With the pictures omitted, repeat exactly the lines below starting with the line that has "Frames from a" and going on through the line that has "What the speaker".

Records from a data source
-- Opening Marker --

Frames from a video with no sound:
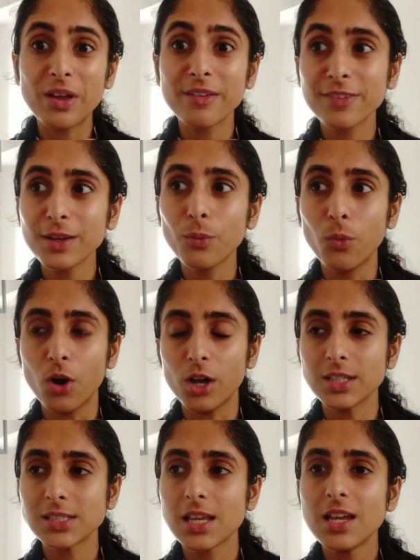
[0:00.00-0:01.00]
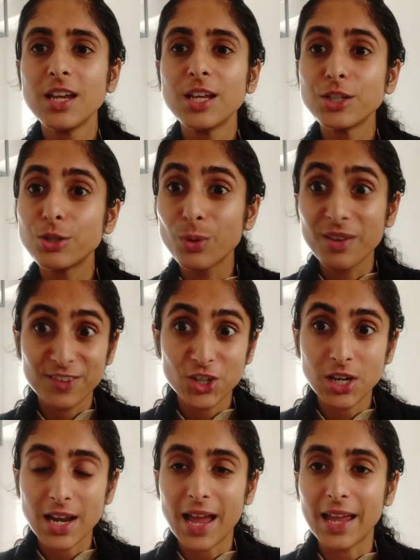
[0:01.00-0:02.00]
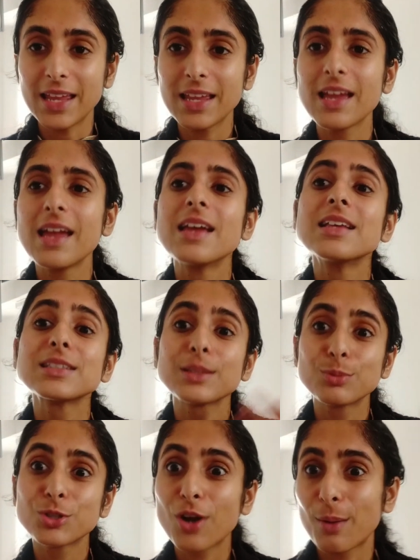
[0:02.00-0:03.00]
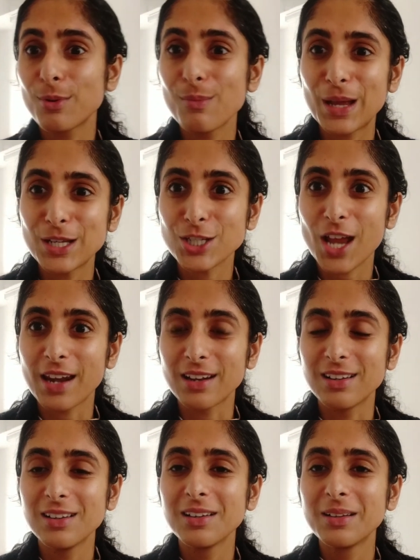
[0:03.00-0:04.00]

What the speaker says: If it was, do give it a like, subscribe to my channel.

-- Closing Marker --
-- Opening Marker --

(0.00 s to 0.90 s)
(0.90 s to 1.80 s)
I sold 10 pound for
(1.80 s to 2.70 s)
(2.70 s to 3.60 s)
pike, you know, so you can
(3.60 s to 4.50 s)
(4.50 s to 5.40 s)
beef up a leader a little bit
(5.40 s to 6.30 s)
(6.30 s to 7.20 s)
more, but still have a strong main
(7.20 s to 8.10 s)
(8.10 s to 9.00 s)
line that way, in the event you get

-- Closing Marker --
-- Opening Marker --

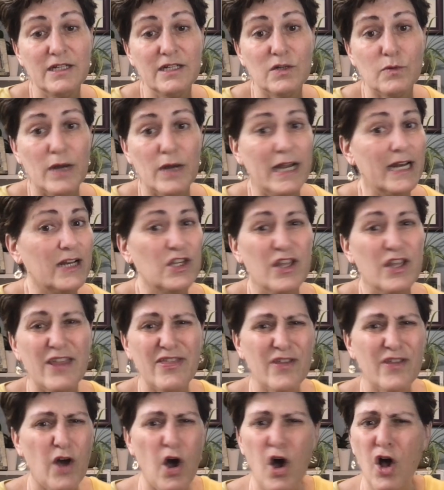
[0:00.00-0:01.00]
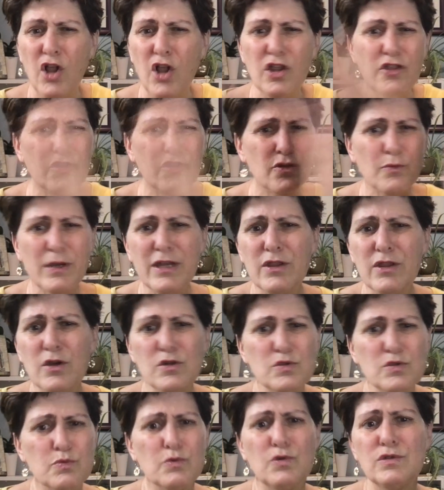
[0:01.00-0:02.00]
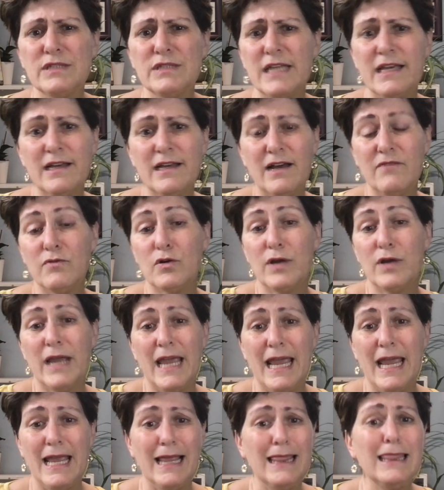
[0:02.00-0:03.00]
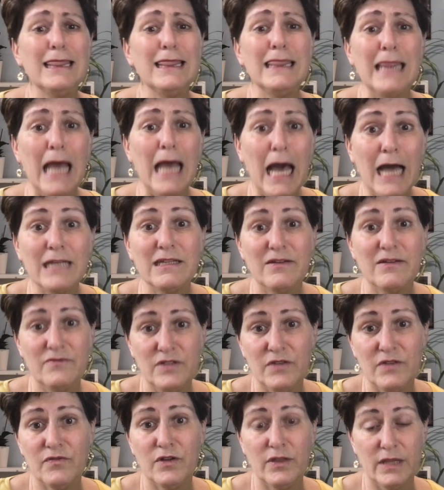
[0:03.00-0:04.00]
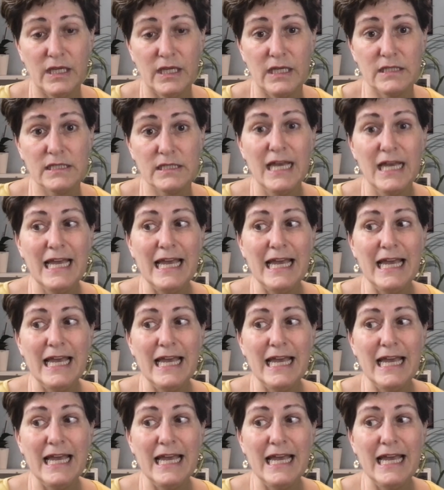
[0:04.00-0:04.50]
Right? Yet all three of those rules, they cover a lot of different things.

-- Closing Marker --

Reply:
Frames from a video with no sound:
[0:00.00-0:01.00]
[0:01.00-0:02.00]
[0:02.00-0:03.00]
[0:03.00-0:04.00]

What the speaker says: If it was, do give it a like, subscribe to my channel.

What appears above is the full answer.